FDI Net Inflows Rise to US$826 Million in December 2023

Foreign direct investment (FDI) net inflows sustained its growth momentum in December 2023, increasing by 29.9 percent year-on-year to reach US$826 million from the US$636 million net inflows in December 2022. (Figure 1).[1],[2]

FDI increased mainly on the back of the 86.2 percent growth in nonresidents’ net investments in debt instruments to US$527 million from US$283 million in the comparable month in 2022.[3]

Similarly, reinvestment of earnings improved slightly by 4.1 percent to US$91 million from US$87 million.

Meanwhile, nonresidents’ net investments in equity capital (other than reinvestment of earnings) declined by 21.7 percent to US$208 million in December 2023 from US$266 million a year ago.

Bulk of the equity capital placements during the reference month came from Japan with investments directed mostly to the manufacturing industry.


The full-year 2023 FDI net inflows reached US$8.9 billion, or a contraction of 6.6 percent, from the US$9.5 billion net inflows recorded in 2022 (Figure 2).

Notwithstanding the country’s sound macroeconomic fundamentals, concerns over subdued global economic growth and geopolitical risks continued to weigh on investors’ investment plans.

[1] The BSP statistics on FDI are compiled based on the Balance of Payments and International Investment Position Manual, 6th Edition (BPM6).  FDI includes (a) investment by a nonresident direct investor in a resident enterprise, whose equity capital in the latter is at least 10 percent, and (b) investment made by a nonresident subsidiary/associate in its resident direct investor.  FDI can be in the form of equity capital, reinvestment of earnings, and borrowings.

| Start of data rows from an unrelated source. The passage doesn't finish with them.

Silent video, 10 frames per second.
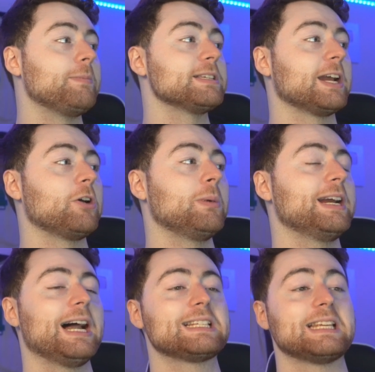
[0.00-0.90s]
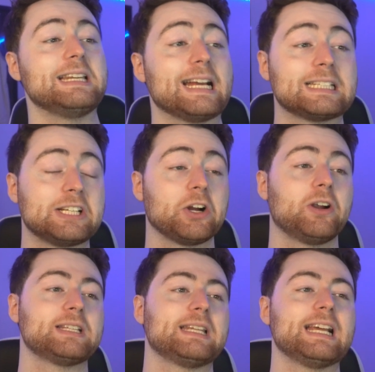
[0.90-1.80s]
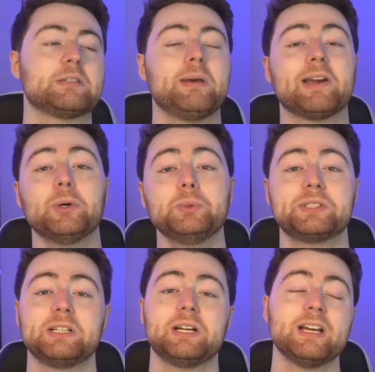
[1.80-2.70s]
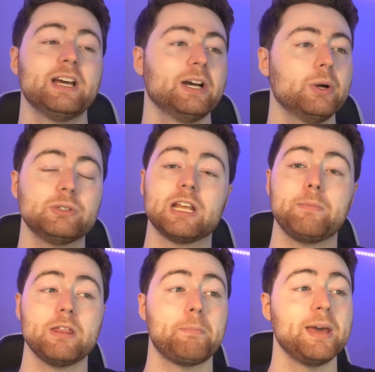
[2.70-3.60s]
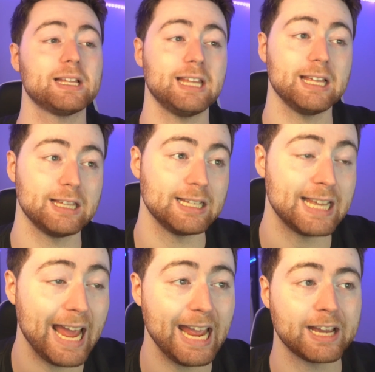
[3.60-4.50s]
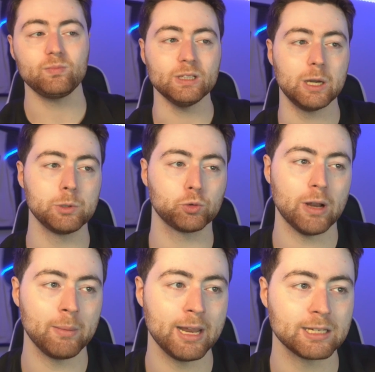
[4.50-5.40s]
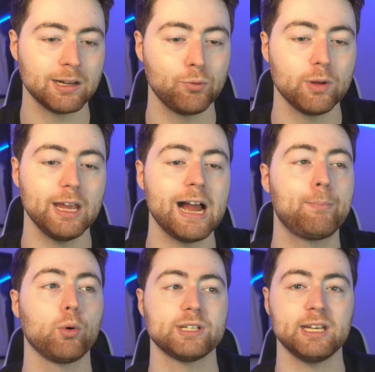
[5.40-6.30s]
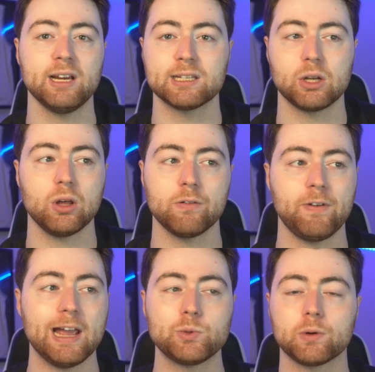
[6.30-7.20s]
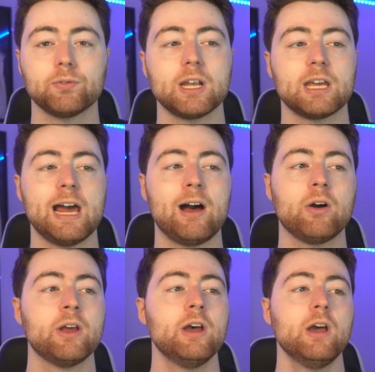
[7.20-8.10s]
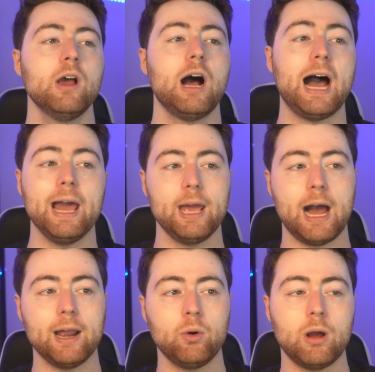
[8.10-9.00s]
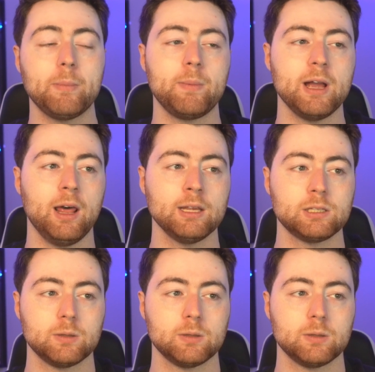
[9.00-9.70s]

He's like, oh my God, it's the Knicks' turn. It's the Knicks pick. Who's gonna be the pick they take? It was reminiscent of when they got Porzingis and all the fans were freaking out. I'm gonna be honest.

[2] The BSP FDI statistics are distinct from the investment data of other government sources. BSP FDI covers actual investment inflows. By contrast, the approved foreign investments data that are published by the Philippine Statistics Authority (PSA), which are sourced from Investment Promotion Agencies (IPAs), represent investment commitments, which may not necessarily be realized fully, in a given period. Further, the said PSA data are not based on the 10 percent ownership criterion under BPM6.  Moreover, the BSP’s FDI data are presented in net terms (i.e., equity capital placements less withdrawals), while the PSA’s foreign investment data do not account for equity withdrawals.

[3] Net investments in debt instruments consist mainly of intercompany borrowing/lending between foreign direct investors and their subsidiaries/affiliates in the Philippines. The remaining portion of net investments in debt instruments are investments made by nonresident subsidiaries/associates in their resident direct investors, i.e., reverse investment.